Latitude: 56.1149 / 56°6'53"N
Longitude: -3.7919 / 3°47'31"W
OS Eastings: 288673
OS Northings: 692796
OS Grid: NS886927
Mapcode National: GBR 1K.LL32
Mapcode Global: WH5QD.QKHL
Plus Code: 9C8R4675+X6
Entry Name: Hope The Bakers, 6-10 Mar Street, Alloa
Listing Name: 6-10 (Even Nos) Mar Street, Hope Bakers, with Ovens
Listing Date: 1 July 1994
Category: B
Source: Historic Scotland
Source ID: 356244
Historic Scotland Designation Reference: LB21030
Building Class: Cultural
Also known as: Alloa, 6-10 Mar Street, Hope The Bakers
ID on this website: 200356244
Location: Alloa
County: Clackmannanshire
Town: Alloa
Electoral Ward: Clackmannanshire South
Traditional County: Clackmannanshire
Tagged with: Bakery
Circa 1830, 2-storey commercial premises with 6-bay pilastered shopfront at ground and 3-bay residential accommodation above, in terraced street, with early 19th century baking oven to rear.
Rendered, squared and coursed stone. Painted shopfront. Base course, continuous fascia and cornice.
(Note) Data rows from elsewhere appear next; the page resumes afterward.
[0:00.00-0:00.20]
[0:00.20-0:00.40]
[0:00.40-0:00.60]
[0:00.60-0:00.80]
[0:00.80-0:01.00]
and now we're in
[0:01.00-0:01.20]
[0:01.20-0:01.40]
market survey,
MAR STREET ELEVATION: shopfront originally mirrored about centre with doorways in penultimate bays flanked by windows, door to right with part-glazed, 2-leaf inner door, flanked by large plate glass windows; door to left blinded and former large window openings part blocked
with smaller windows. 3 regularly disposed windows at 1st floor. 12-pane timber sash and case windows; grey slate roof; single cast-iron rooflight: coped skews; stone stack to left mutual gable,
removed to right.
INTERIOR: circa 1820 property with plaster cornices and window shutters surviving.
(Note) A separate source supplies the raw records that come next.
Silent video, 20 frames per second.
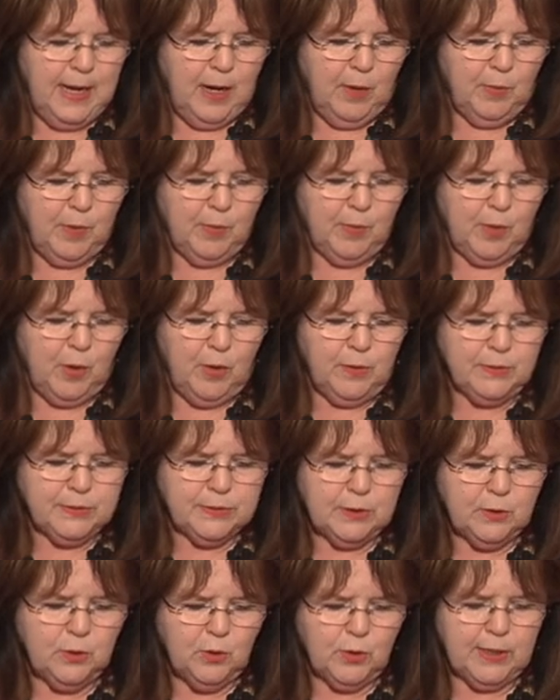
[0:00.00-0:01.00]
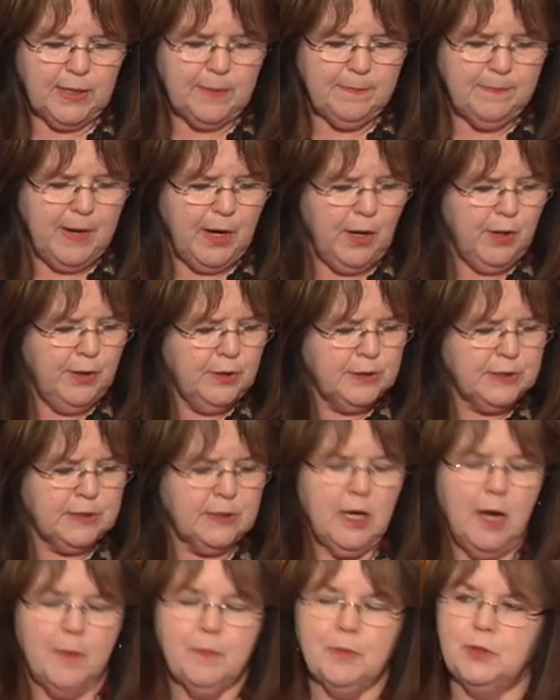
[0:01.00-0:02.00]
we will also look at barriers
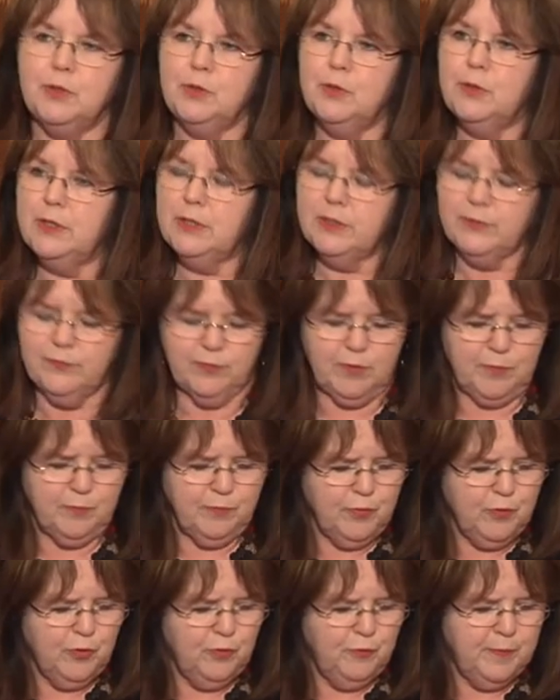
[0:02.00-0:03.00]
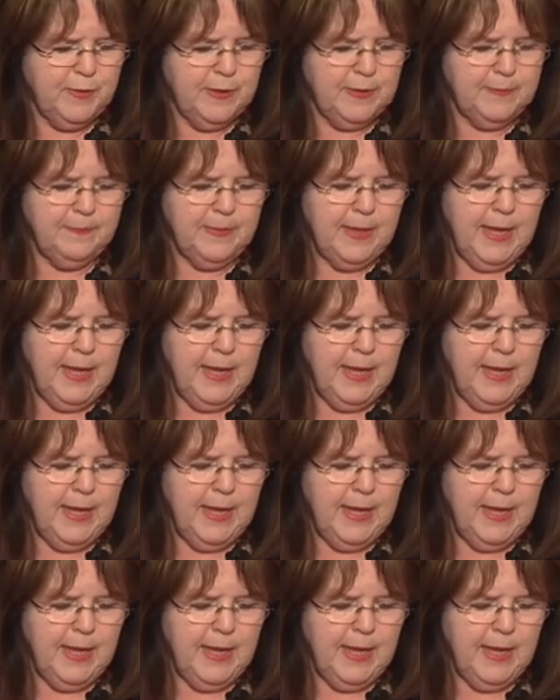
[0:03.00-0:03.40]
and opportunities for improvement.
OVENS: probably early 19th century brick oven to rear pre-dating shopfront block, formerly approached by vennel (evident in Wood's plan, 1825), still in use in 1994; painted brick externally with cast-iron door plate to stoking section and large rectangular embrasured opening to oven (apparently altered from original). 2nd over steam-powered, circa 1840, in back courtyard glazed over at this date.
Fascia declaring the establishment of Hope bakers in 1810 (as at date of listing). The survival of the brick oven is particularly interesting: it may well be the oldest oven still in use (1994) in Britain. The pilastered shopfront, 12-pane timber windows and unbroken roofline are themselves meritorious.